Artificial intelligence adoption is on the rise everywhere—throughout industries and in businesses of all sizes. And while generative AI was much hyped in 2023, the deterministic nature of causal AI—which determines the precise root cause of an issue—is a key foundational requirement to get reliable decisions and recommendations from generative AI technologies.
Further, not every business uses AI in the same way or for the same reasons. So, it’s important for organizations to choose the AI type that best meets their needs. While predictive AI relies on machine learning algorithms that find correlations in data, causal AI aims to determine the precise underlying mechanisms that drive events and outcomes. As a result, causal AI use cases are key to enabling organizations to identify the root cause of problems and determine remediation.

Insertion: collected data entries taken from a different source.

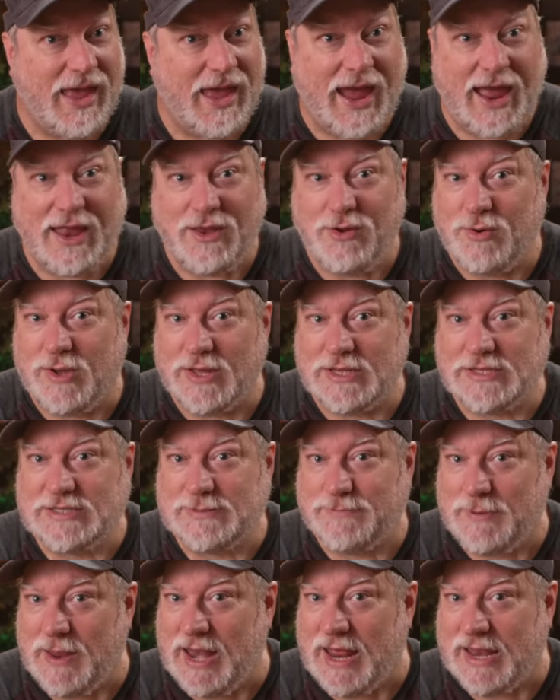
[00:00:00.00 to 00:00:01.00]
And you can
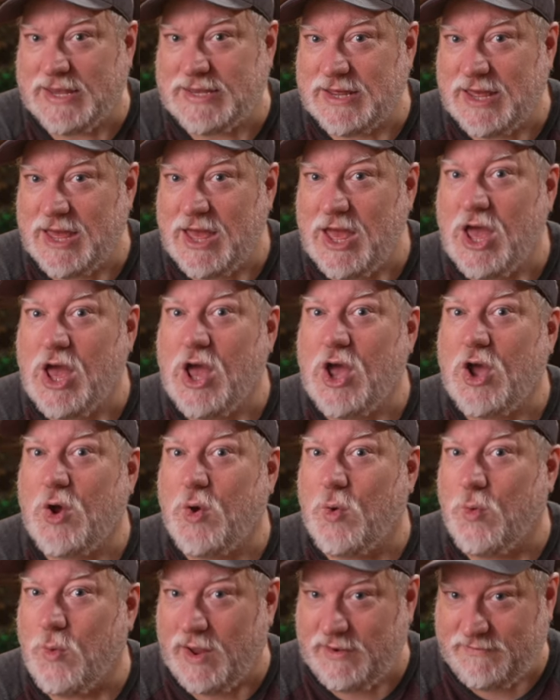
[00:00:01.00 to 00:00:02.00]
spin it
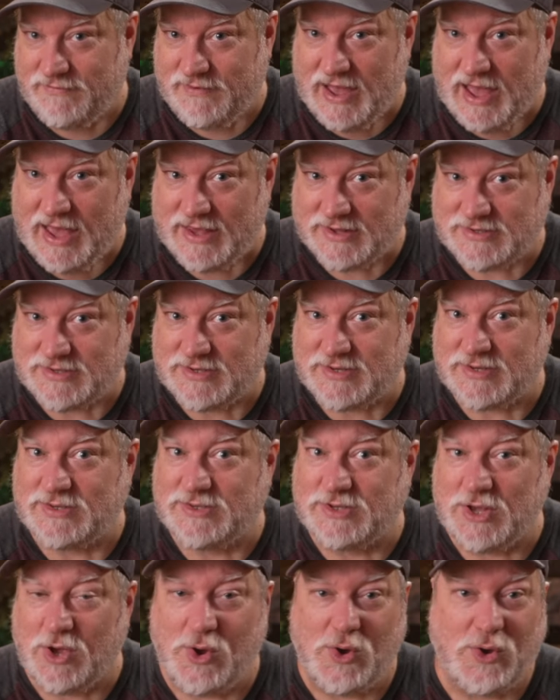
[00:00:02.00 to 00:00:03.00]
quite fast.
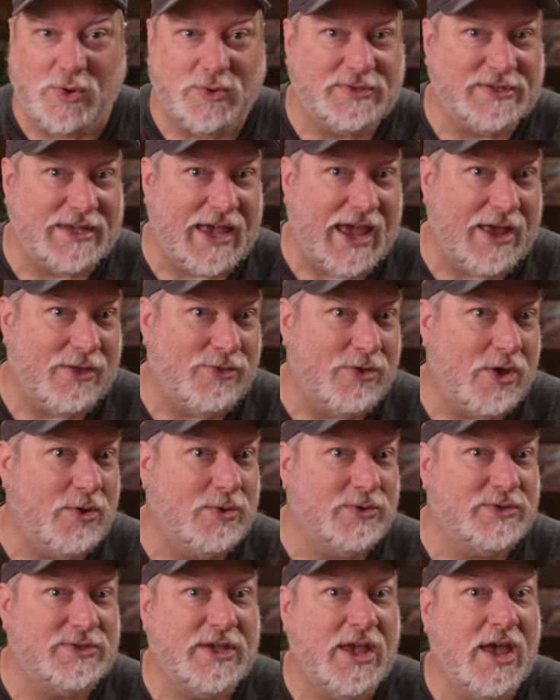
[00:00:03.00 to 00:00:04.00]
So say
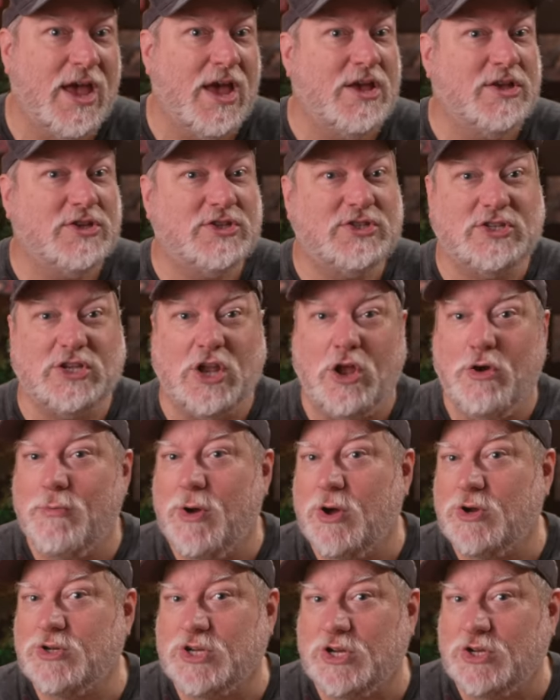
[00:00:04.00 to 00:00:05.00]
those slow
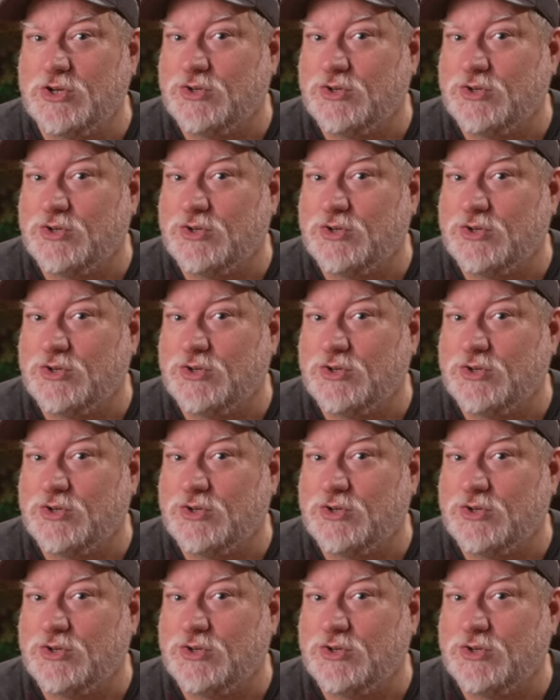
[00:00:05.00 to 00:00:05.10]
motion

Deriving cause-and-effect relationships is a key way for causal AI to reason, explain itself, and make reliable predictions. That’s why causal AI use cases abound for organizations looking to build more reliable and transparent AI systems.
Making the case for causal AI
Most AI today uses machine learning models like neural networks that find correlations and make predictions based on them. However, correlation does not imply causation. So, these models are limited in their ability to explain why outputs occurred or to make reliable decisions in new situations. They’re essentially informed guesses or likelihoods of outcomes. The growing recognition of these limitations is driving increased interest and research into causal AI use cases.

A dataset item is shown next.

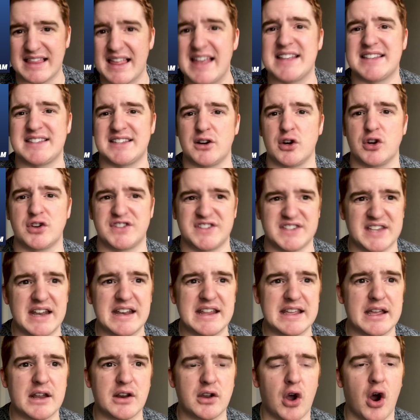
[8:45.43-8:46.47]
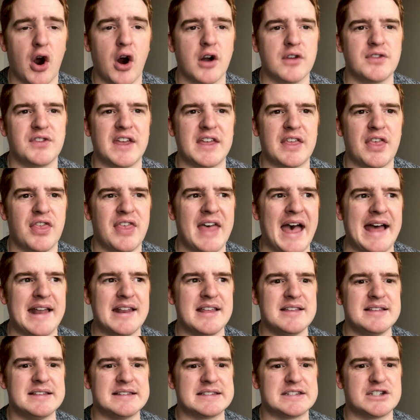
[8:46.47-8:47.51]
less are sending in cards, like, that
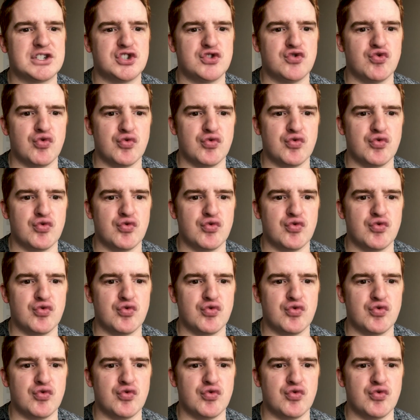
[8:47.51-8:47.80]
is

Causal AI use cases for modern observability
Integrating causal AI into observability systems can significantly advance organizations’ understanding of their environments. Traditional monitoring tools can alert organizations to issues, but causal AI can precisely identify the root cause of operational and quality issues. This facilitates quicker and more effective problem solving, reducing downtime and improving reliability through intelligent automation.
More generally, causal AI can contribute to explainable and fair AI systems. That’s important as regulatory scrutiny and demands for responsible AI are growing. According to a recent Dynatrace survey of 1,300 CIOs, CTOs, and other senior technology leaders, 98% of technology leaders are concerned that generative AI could be susceptible to unintentional bias, error, and misinformation. AI systems’ ability to explain the reasons for their recommendations grounded in causal AI could go a long way in resolving these trust issues.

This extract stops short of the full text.